Please transcribe exactly, and only, the lines of the data below between the line holding "[00:06:39.03 to 00:06:39.53]" and the line holding "[00:06:44.03 to 00:06:44.53]", inclusive.

## Data records
^^^^^^^^

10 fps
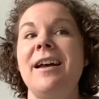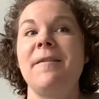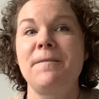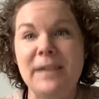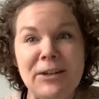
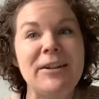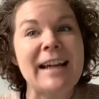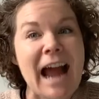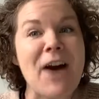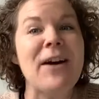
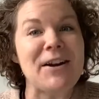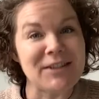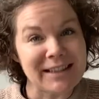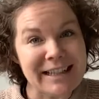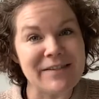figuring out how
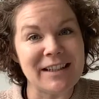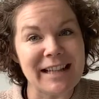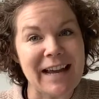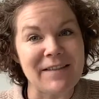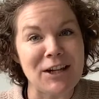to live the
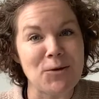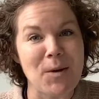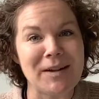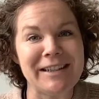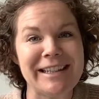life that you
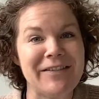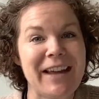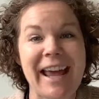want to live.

^^^^^^^^

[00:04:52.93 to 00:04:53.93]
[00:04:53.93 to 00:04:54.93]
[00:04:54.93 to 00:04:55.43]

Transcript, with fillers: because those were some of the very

^^^^^^^^

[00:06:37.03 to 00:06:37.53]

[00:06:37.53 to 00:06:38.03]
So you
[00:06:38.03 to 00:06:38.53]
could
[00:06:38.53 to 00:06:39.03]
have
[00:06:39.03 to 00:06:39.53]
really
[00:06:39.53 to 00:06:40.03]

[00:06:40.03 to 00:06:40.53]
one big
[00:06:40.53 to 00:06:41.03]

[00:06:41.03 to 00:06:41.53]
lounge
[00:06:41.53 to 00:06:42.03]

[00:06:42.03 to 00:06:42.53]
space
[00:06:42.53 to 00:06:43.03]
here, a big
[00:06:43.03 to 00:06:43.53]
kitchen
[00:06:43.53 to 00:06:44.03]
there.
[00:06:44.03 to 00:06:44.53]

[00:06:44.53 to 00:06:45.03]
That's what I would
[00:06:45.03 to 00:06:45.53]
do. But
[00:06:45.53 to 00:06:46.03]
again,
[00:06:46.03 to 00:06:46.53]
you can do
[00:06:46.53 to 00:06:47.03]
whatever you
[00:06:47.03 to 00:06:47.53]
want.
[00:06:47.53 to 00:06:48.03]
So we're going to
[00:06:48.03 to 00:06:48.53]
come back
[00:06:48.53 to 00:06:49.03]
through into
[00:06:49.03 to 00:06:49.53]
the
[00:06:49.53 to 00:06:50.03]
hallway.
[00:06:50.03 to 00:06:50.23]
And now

^^^^^^^^

## Exercise answer
[00:06:39.03 to 00:06:39.53]
really
[00:06:39.53 to 00:06:40.03]

[00:06:40.03 to 00:06:40.53]
one big
[00:06:40.53 to 00:06:41.03]

[00:06:41.03 to 00:06:41.53]
lounge
[00:06:41.53 to 00:06:42.03]

[00:06:42.03 to 00:06:42.53]
space
[00:06:42.53 to 00:06:43.03]
here, a big
[00:06:43.03 to 00:06:43.53]
kitchen
[00:06:43.53 to 00:06:44.03]
there.
[00:06:44.03 to 00:06:44.53]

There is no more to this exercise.